WHAT IS NEEDED: Could the data below please be reproduced word for word, without the pictures?

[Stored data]
::::

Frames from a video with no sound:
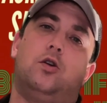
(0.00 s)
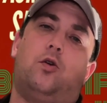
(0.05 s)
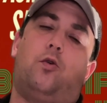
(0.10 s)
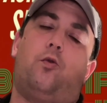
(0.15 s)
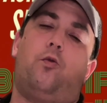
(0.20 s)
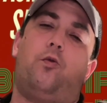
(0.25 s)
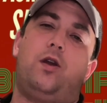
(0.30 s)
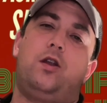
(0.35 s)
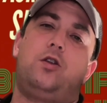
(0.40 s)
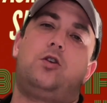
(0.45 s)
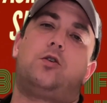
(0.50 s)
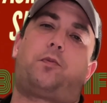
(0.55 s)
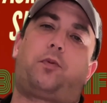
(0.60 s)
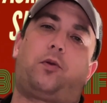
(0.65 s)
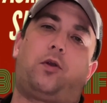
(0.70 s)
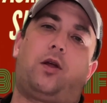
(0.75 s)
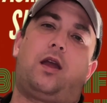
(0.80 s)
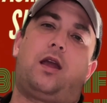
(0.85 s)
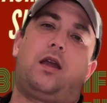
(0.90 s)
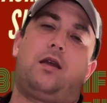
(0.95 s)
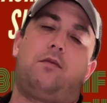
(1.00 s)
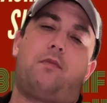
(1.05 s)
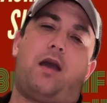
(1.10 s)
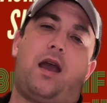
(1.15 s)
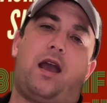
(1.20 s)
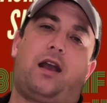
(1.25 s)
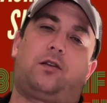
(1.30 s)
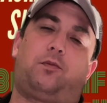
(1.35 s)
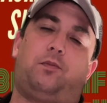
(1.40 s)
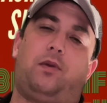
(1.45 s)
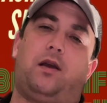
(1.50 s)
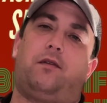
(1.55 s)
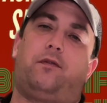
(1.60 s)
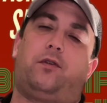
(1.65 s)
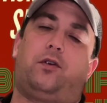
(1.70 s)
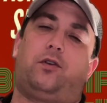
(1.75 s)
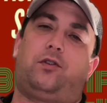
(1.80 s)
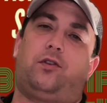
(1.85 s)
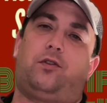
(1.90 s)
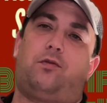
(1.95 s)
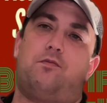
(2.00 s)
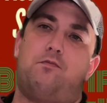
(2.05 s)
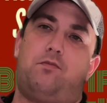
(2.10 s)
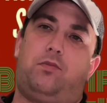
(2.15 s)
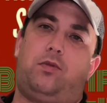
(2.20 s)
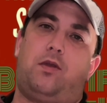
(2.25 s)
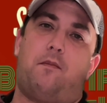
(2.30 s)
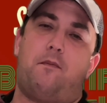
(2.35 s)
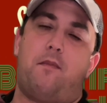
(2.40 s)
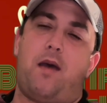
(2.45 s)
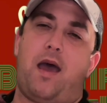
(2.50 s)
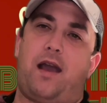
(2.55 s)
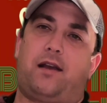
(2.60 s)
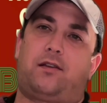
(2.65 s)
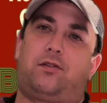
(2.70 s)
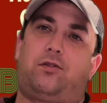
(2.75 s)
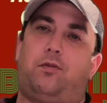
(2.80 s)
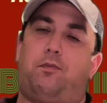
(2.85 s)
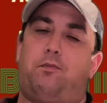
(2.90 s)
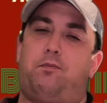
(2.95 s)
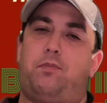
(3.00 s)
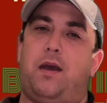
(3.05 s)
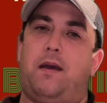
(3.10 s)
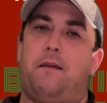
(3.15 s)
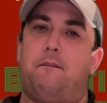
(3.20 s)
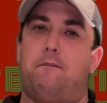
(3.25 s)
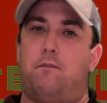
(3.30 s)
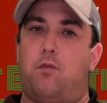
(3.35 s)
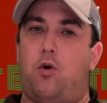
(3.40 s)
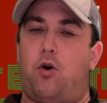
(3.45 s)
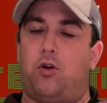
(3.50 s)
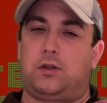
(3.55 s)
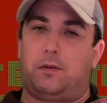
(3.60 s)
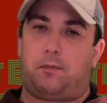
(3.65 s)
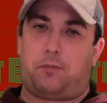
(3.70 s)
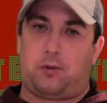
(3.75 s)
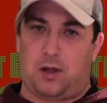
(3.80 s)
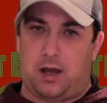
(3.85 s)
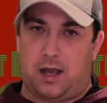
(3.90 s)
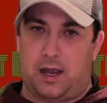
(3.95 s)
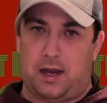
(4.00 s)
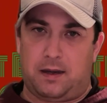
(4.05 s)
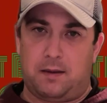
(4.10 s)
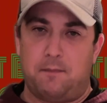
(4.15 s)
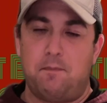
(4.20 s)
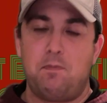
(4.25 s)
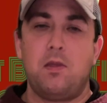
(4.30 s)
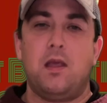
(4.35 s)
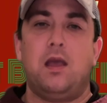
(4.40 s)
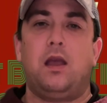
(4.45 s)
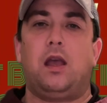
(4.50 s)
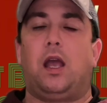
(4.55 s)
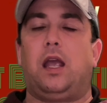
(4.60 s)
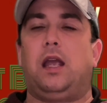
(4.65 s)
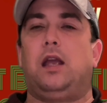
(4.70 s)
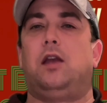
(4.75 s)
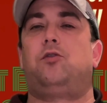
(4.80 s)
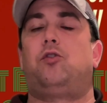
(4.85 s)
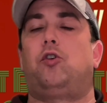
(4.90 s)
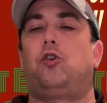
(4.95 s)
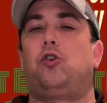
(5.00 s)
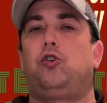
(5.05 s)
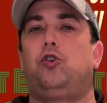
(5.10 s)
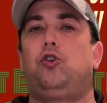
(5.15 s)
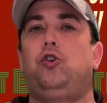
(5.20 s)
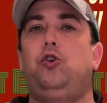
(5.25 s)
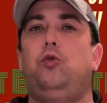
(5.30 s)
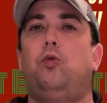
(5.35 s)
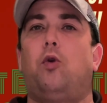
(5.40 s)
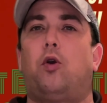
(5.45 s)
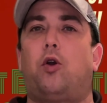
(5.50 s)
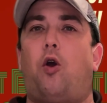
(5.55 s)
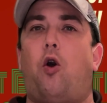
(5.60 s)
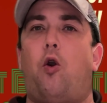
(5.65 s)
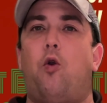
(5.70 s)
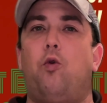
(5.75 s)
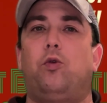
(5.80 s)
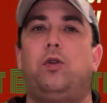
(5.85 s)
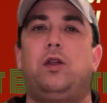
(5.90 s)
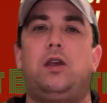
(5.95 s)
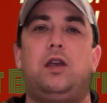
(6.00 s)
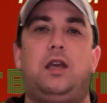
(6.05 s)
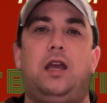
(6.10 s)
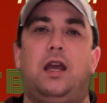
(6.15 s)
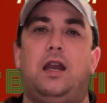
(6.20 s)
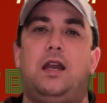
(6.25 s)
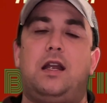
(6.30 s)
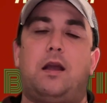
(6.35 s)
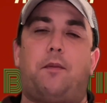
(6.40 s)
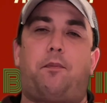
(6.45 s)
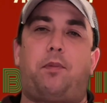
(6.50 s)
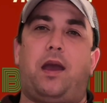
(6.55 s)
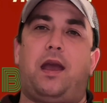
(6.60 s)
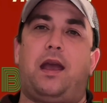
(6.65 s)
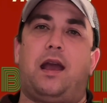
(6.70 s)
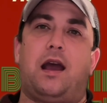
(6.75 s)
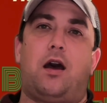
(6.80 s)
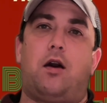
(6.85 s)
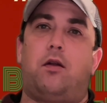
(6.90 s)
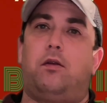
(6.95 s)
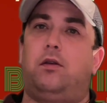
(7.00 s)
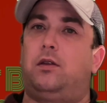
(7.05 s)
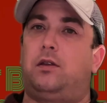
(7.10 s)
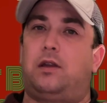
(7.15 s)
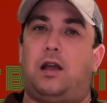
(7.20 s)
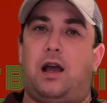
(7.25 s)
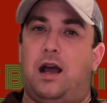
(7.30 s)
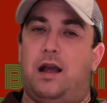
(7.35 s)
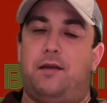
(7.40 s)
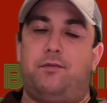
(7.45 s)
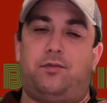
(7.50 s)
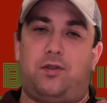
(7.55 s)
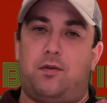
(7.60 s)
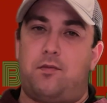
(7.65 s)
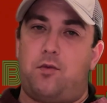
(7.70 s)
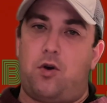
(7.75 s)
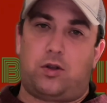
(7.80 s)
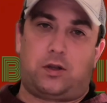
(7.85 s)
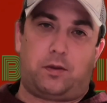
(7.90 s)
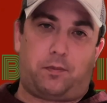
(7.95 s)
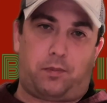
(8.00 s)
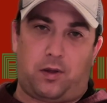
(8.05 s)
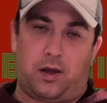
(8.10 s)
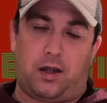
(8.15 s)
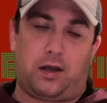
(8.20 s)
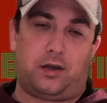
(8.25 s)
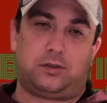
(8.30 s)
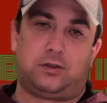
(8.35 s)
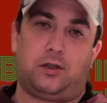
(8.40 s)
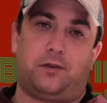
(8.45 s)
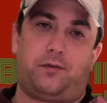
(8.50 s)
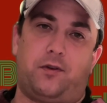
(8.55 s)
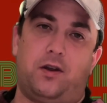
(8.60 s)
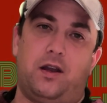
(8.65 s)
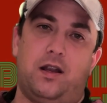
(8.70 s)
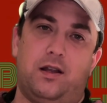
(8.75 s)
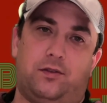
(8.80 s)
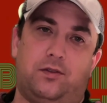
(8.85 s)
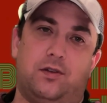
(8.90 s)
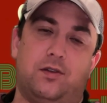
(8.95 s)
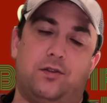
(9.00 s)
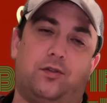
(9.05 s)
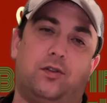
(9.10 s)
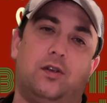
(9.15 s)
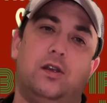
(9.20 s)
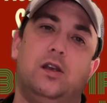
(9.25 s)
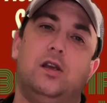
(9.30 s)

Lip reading: when you're playing max bet versus the max bet multiplied, is you are only getting a payout times the multiplier. So for instance,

::::

RESULT OF THE EXERCISE:
Frames from a video with no sound:
(0.00 s)
(0.05 s)
(0.10 s)
(0.15 s)
(0.20 s)
(0.25 s)
(0.30 s)
(0.35 s)
(0.40 s)
(0.45 s)
(0.50 s)
(0.55 s)
(0.60 s)
(0.65 s)
(0.70 s)
(0.75 s)
(0.80 s)
(0.85 s)
(0.90 s)
(0.95 s)
(1.00 s)
(1.05 s)
(1.10 s)
(1.15 s)
(1.20 s)
(1.25 s)
(1.30 s)
(1.35 s)
(1.40 s)
(1.45 s)
(1.50 s)
(1.55 s)
(1.60 s)
(1.65 s)
(1.70 s)
(1.75 s)
(1.80 s)
(1.85 s)
(1.90 s)
(1.95 s)
(2.00 s)
(2.05 s)
(2.10 s)
(2.15 s)
(2.20 s)
(2.25 s)
(2.30 s)
(2.35 s)
(2.40 s)
(2.45 s)
(2.50 s)
(2.55 s)
(2.60 s)
(2.65 s)
(2.70 s)
(2.75 s)
(2.80 s)
(2.85 s)
(2.90 s)
(2.95 s)
(3.00 s)
(3.05 s)
(3.10 s)
(3.15 s)
(3.20 s)
(3.25 s)
(3.30 s)
(3.35 s)
(3.40 s)
(3.45 s)
(3.50 s)
(3.55 s)
(3.60 s)
(3.65 s)
(3.70 s)
(3.75 s)
(3.80 s)
(3.85 s)
(3.90 s)
(3.95 s)
(4.00 s)
(4.05 s)
(4.10 s)
(4.15 s)
(4.20 s)
(4.25 s)
(4.30 s)
(4.35 s)
(4.40 s)
(4.45 s)
(4.50 s)
(4.55 s)
(4.60 s)
(4.65 s)
(4.70 s)
(4.75 s)
(4.80 s)
(4.85 s)
(4.90 s)
(4.95 s)
(5.00 s)
(5.05 s)
(5.10 s)
(5.15 s)
(5.20 s)
(5.25 s)
(5.30 s)
(5.35 s)
(5.40 s)
(5.45 s)
(5.50 s)
(5.55 s)
(5.60 s)
(5.65 s)
(5.70 s)
(5.75 s)
(5.80 s)
(5.85 s)
(5.90 s)
(5.95 s)
(6.00 s)
(6.05 s)
(6.10 s)
(6.15 s)
(6.20 s)
(6.25 s)
(6.30 s)
(6.35 s)
(6.40 s)
(6.45 s)
(6.50 s)
(6.55 s)
(6.60 s)
(6.65 s)
(6.70 s)
(6.75 s)
(6.80 s)
(6.85 s)
(6.90 s)
(6.95 s)
(7.00 s)
(7.05 s)
(7.10 s)
(7.15 s)
(7.20 s)
(7.25 s)
(7.30 s)
(7.35 s)
(7.40 s)
(7.45 s)
(7.50 s)
(7.55 s)
(7.60 s)
(7.65 s)
(7.70 s)
(7.75 s)
(7.80 s)
(7.85 s)
(7.90 s)
(7.95 s)
(8.00 s)
(8.05 s)
(8.10 s)
(8.15 s)
(8.20 s)
(8.25 s)
(8.30 s)
(8.35 s)
(8.40 s)
(8.45 s)
(8.50 s)
(8.55 s)
(8.60 s)
(8.65 s)
(8.70 s)
(8.75 s)
(8.80 s)
(8.85 s)
(8.90 s)
(8.95 s)
(9.00 s)
(9.05 s)
(9.10 s)
(9.15 s)
(9.20 s)
(9.25 s)
(9.30 s)

Lip reading: when you're playing max bet versus the max bet multiplied, is you are only getting a payout times the multiplier. So for instance,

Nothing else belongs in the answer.